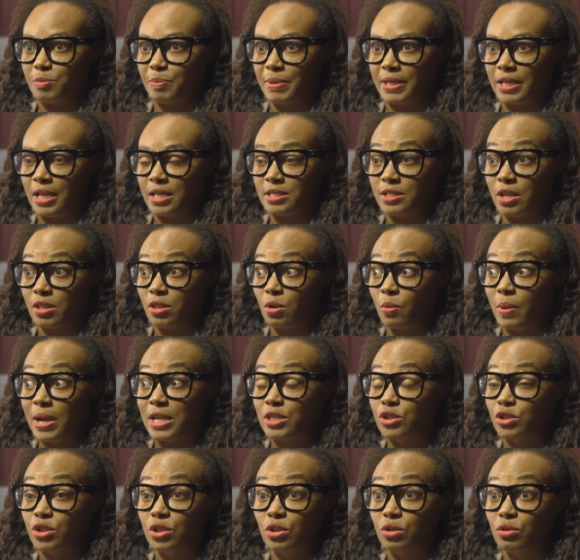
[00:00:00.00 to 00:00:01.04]
because
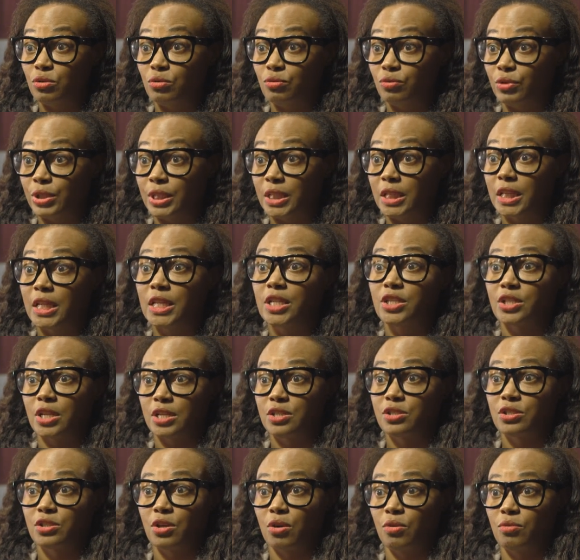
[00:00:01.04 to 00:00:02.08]
otherwise you really
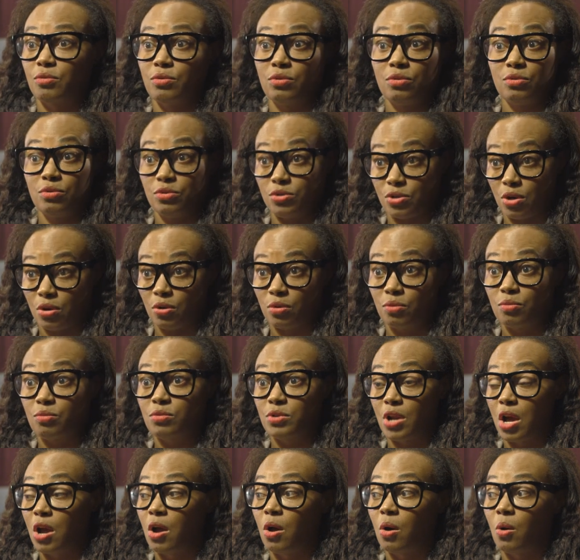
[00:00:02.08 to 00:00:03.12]
just don't
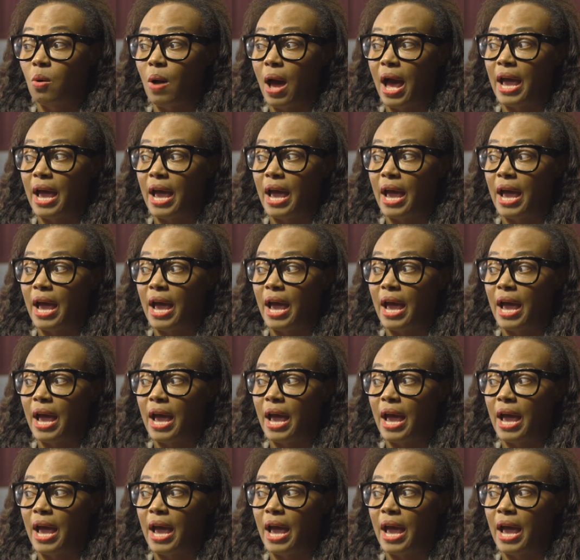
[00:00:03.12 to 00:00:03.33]
know.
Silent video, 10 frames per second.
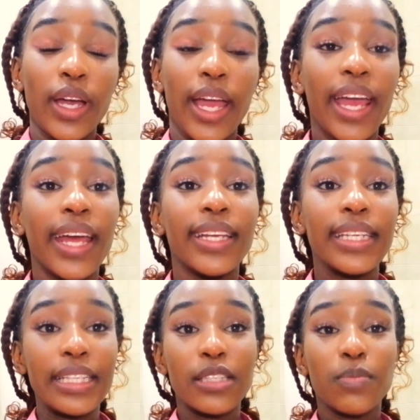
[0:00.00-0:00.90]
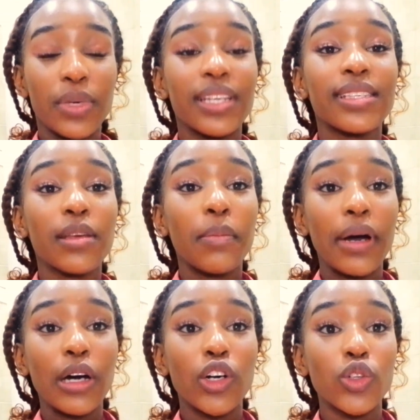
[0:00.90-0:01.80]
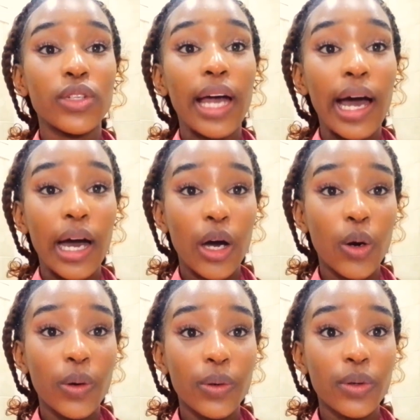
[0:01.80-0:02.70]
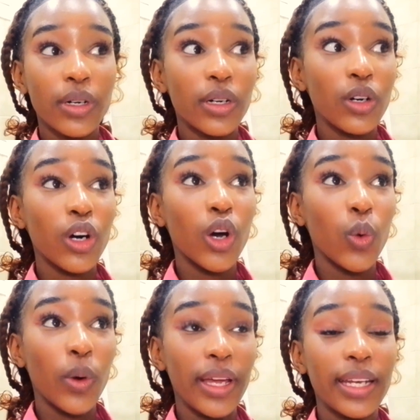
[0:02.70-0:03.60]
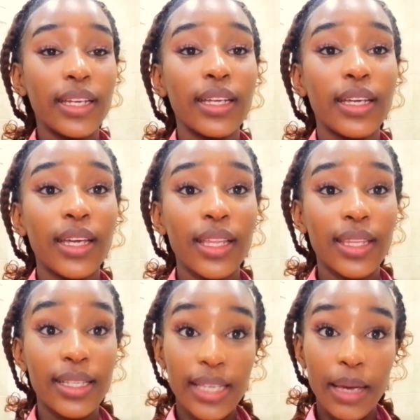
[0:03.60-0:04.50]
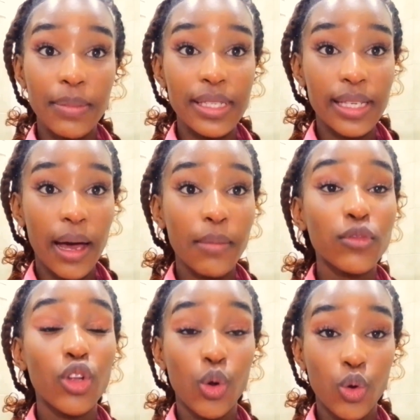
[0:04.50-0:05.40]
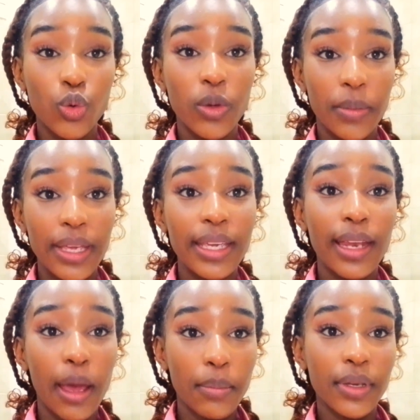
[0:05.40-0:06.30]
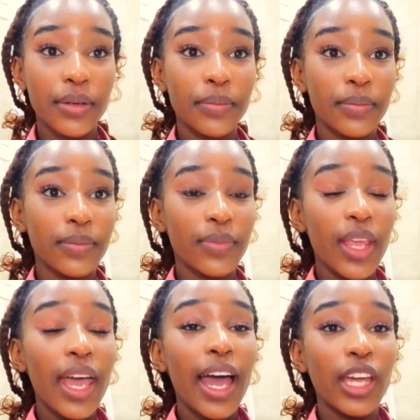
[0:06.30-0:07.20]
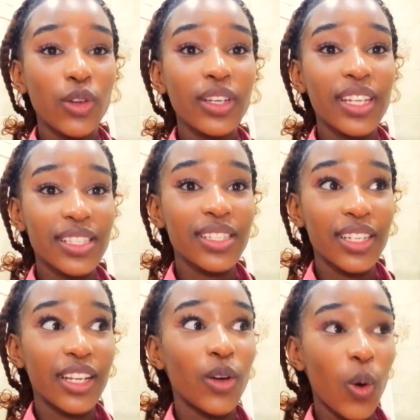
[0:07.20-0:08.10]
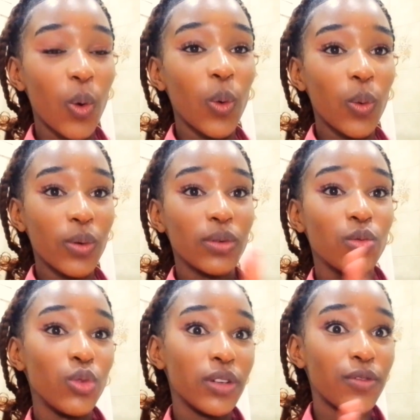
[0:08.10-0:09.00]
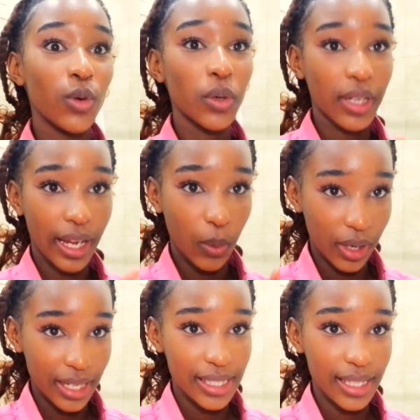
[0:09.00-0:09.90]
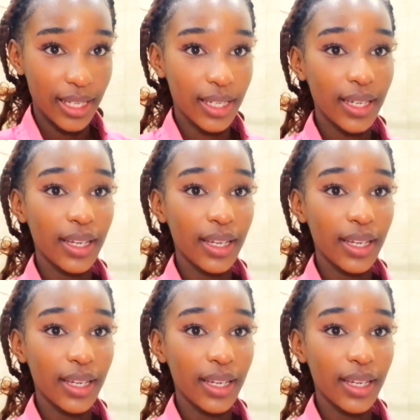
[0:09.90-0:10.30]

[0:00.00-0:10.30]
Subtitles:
And it speaks about how when the time has come, the Lord will make it happen. I know it doesn't really go word for word like what I said,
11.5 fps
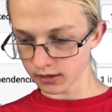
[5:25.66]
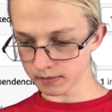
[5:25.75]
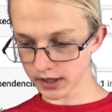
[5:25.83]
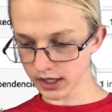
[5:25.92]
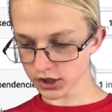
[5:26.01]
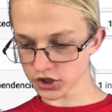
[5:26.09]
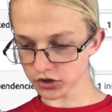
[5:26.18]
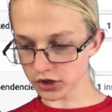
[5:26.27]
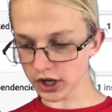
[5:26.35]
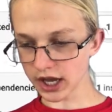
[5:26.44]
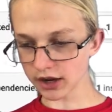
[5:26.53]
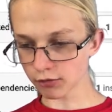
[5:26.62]
Make sure you
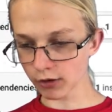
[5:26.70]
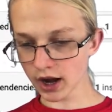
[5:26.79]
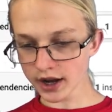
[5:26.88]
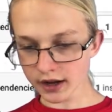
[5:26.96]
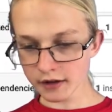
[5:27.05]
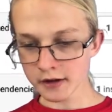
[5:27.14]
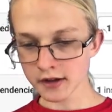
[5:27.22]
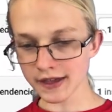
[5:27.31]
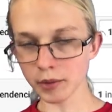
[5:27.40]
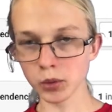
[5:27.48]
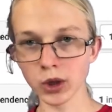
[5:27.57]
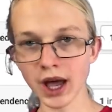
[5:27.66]
hit run. That
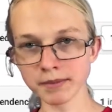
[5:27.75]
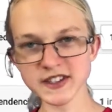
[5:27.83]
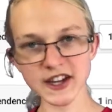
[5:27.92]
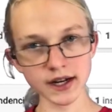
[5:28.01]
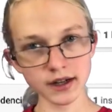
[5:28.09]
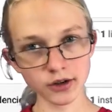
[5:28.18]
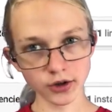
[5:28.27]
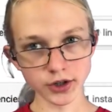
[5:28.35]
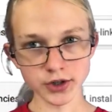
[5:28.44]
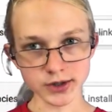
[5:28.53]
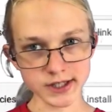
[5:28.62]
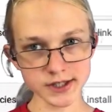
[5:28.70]
will update it on
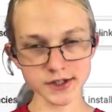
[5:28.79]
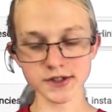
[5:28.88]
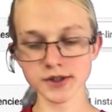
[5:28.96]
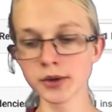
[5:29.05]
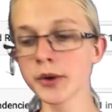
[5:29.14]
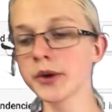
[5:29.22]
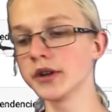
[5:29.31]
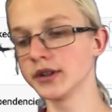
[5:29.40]
your Discord.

Assignment - Output, exactly and only, the lines beginning with the one that contains "[0:00.00-0:00.90]" and ending at the last line of the records above. Drop the pictures.

Your solution -
[0:00.00-0:00.90]
[0:00.90-0:01.80]
[0:01.80-0:02.70]
[0:02.70-0:03.60]
[0:03.60-0:04.50]
[0:04.50-0:05.40]
[0:05.40-0:06.30]
[0:06.30-0:07.20]
[0:07.20-0:08.10]
[0:08.10-0:09.00]
[0:09.00-0:09.90]
[0:09.90-0:10.30]

[0:00.00-0:10.30]
Subtitles:
And it speaks about how when the time has come, the Lord will make it happen. I know it doesn't really go word for word like what I said,
11.5 fps
[5:25.66]
[5:25.75]
[5:25.83]
[5:25.92]
[5:26.01]
[5:26.09]
[5:26.18]
[5:26.27]
[5:26.35]
[5:26.44]
[5:26.53]
[5:26.62]
Make sure you
[5:26.70]
[5:26.79]
[5:26.88]
[5:26.96]
[5:27.05]
[5:27.14]
[5:27.22]
[5:27.31]
[5:27.40]
[5:27.48]
[5:27.57]
[5:27.66]
hit run. That
[5:27.75]
[5:27.83]
[5:27.92]
[5:28.01]
[5:28.09]
[5:28.18]
[5:28.27]
[5:28.35]
[5:28.44]
[5:28.53]
[5:28.62]
[5:28.70]
will update it on
[5:28.79]
[5:28.88]
[5:28.96]
[5:29.05]
[5:29.14]
[5:29.22]
[5:29.31]
[5:29.40]
your Discord.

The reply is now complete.